Scientific classification
- Kingdom: Animalia
- Phylum: Arthropoda
- Clade: Pancrustacea
- Class: Insecta
- Order: Odonata
- Infraorder: Anisoptera
- Family: Aeshnidae
- Genus: Gynacantha
- Species: G. kirbyi
- Binomial name: Gynacantha kirbyi Krüger, 1898

= Gynacantha kirbyi =

- Authority: Krüger, 1898
- Conservation status: LC

Species of dragonfly

Gynacantha kirbyi is a species of dragonfly in the family Aeshnidae,
known as the slender duskhawker.
It is found in northern Queensland, Australia,
the Maluku Islands, Tanimbar and New Guinea.

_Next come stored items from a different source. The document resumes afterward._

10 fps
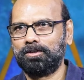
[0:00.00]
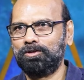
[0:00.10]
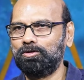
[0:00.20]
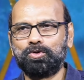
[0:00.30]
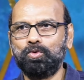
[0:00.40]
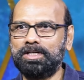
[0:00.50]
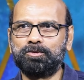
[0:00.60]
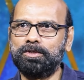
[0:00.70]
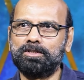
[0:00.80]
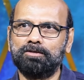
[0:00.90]
It was too
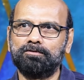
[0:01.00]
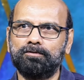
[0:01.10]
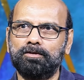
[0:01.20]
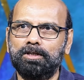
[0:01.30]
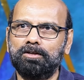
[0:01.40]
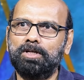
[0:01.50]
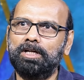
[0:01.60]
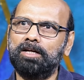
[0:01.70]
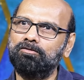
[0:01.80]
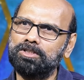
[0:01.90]
expensive.
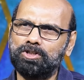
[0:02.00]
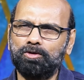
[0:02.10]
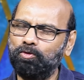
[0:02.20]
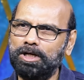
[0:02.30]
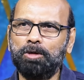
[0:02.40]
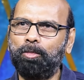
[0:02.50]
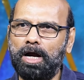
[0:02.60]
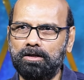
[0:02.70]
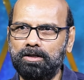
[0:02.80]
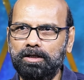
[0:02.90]
Then I invested very
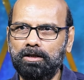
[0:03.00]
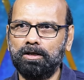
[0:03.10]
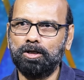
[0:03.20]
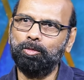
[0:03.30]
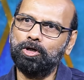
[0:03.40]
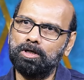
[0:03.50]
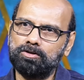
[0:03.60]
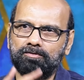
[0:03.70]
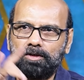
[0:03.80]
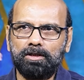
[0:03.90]
partly
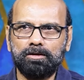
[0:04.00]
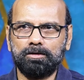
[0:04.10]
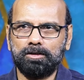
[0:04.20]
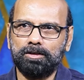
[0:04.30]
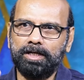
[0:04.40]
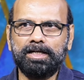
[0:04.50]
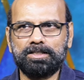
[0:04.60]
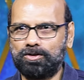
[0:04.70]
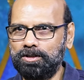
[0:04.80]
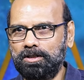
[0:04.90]
because of the
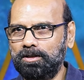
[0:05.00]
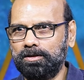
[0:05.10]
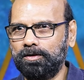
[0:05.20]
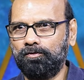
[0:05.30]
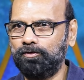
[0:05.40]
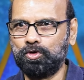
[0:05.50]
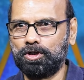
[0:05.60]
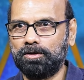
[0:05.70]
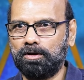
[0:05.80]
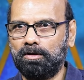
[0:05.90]
industry
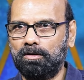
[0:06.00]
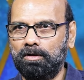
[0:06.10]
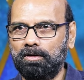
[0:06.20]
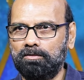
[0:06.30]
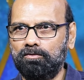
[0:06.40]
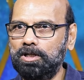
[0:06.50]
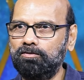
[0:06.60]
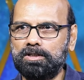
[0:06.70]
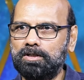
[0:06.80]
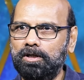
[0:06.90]
future. Yes. We
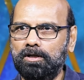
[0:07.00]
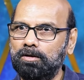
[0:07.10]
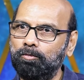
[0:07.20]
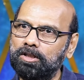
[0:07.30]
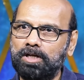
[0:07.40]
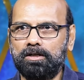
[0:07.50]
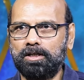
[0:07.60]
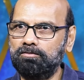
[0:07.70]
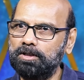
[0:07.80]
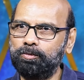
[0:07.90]
invested, that
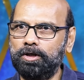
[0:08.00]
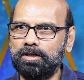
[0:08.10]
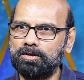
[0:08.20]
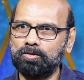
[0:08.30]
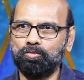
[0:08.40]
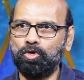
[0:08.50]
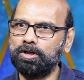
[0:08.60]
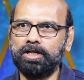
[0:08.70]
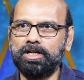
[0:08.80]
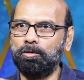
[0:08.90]
investment has
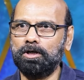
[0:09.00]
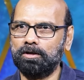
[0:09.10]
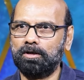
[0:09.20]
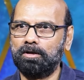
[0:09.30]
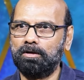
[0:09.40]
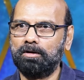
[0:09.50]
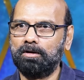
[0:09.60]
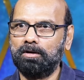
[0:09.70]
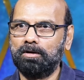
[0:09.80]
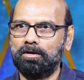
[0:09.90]
more than doubled.
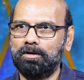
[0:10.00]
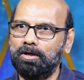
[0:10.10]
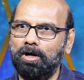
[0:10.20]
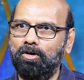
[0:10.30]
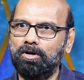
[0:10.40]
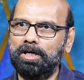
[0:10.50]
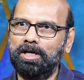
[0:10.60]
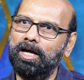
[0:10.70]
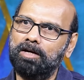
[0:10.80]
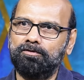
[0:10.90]
Okay,
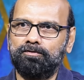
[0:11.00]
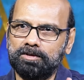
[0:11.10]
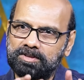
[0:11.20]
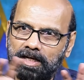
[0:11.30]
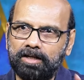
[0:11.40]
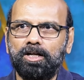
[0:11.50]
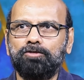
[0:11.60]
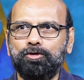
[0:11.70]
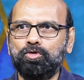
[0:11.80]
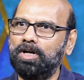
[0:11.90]
I have selected
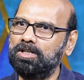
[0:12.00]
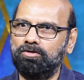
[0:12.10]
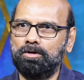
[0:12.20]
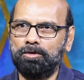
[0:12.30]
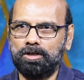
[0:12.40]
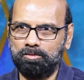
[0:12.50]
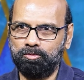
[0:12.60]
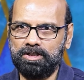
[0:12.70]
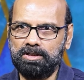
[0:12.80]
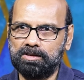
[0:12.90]
few transformer
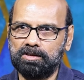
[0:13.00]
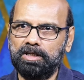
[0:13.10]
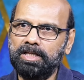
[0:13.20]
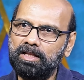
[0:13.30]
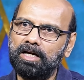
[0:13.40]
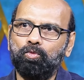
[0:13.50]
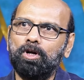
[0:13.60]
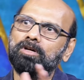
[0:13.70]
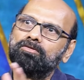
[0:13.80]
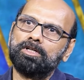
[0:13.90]
companies. In that,
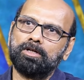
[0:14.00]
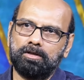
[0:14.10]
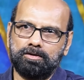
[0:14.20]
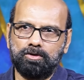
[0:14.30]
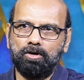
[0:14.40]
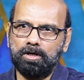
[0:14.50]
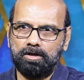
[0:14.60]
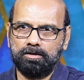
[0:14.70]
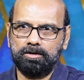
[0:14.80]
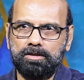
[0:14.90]
one of the stock
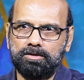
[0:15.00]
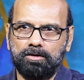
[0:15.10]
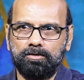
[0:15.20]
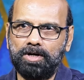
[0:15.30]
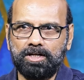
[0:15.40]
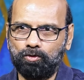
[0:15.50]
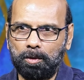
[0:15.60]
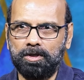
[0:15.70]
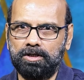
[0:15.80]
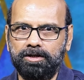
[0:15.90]
is
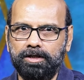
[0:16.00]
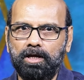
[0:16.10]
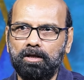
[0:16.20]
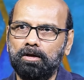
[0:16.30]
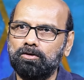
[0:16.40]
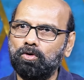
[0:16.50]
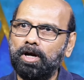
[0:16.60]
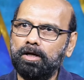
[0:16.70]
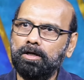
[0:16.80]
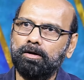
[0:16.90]
Transformer India. So
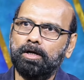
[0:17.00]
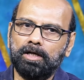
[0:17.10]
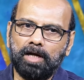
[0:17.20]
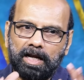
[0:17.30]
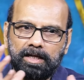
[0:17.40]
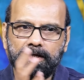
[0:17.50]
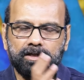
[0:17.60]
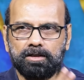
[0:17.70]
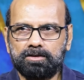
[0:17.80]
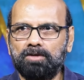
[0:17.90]
I
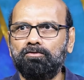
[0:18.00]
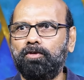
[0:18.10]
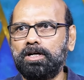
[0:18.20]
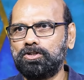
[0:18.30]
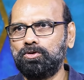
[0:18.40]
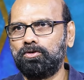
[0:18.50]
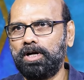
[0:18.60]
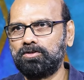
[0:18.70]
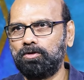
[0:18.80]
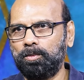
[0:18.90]
allocated some funds to
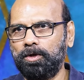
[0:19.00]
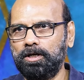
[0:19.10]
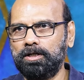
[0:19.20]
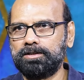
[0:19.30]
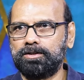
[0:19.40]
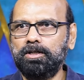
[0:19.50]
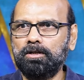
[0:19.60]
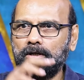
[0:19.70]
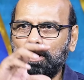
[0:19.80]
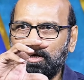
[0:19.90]
transformer industry.
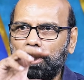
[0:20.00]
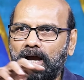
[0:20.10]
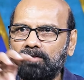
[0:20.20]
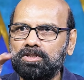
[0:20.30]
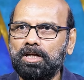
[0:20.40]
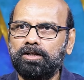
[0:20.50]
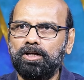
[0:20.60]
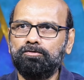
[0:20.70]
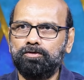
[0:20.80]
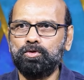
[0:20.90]
I have
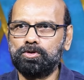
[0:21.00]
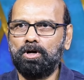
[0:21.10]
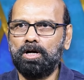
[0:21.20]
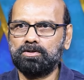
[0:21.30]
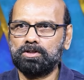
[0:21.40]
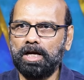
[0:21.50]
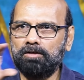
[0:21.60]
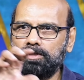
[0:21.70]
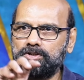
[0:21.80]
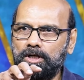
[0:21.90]
selected few stocks. I
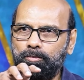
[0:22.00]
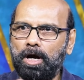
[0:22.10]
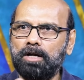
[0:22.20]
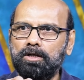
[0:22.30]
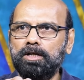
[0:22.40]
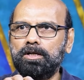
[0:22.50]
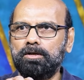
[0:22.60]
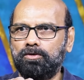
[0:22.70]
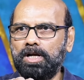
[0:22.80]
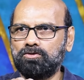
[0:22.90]
invested partly in
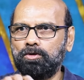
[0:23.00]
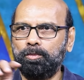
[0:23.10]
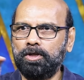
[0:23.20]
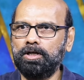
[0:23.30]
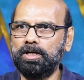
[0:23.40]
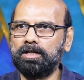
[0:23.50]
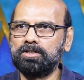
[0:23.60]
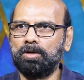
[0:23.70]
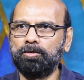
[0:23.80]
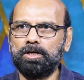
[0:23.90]
Transformer India and
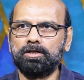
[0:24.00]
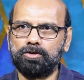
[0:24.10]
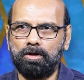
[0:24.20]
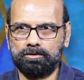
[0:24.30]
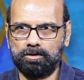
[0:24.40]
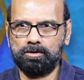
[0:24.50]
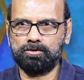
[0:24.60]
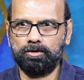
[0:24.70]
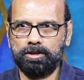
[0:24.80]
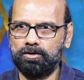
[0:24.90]
some other stocks
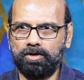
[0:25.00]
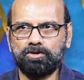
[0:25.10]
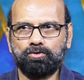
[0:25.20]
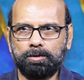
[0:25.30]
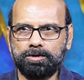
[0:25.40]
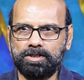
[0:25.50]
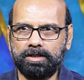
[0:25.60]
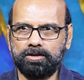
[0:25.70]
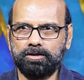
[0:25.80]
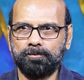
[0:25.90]
also in the transformer yes.
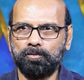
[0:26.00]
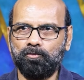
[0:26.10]
sector.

Gynacantha kirbyi is a large, dull-coloured dragonfly with a strongly constricted waist in its abdomen at segment 3. Wings of the female have a brown colouring near their base. It is a crepuscular insect and flies at dawn and dusk.

==Etymology==
The genus name Gynacantha is derived from Greek γυνή (gynē, “woman”) and ἄκανθα (akantha, “thorn”). The name refers to the spines at the end of the female abdomen.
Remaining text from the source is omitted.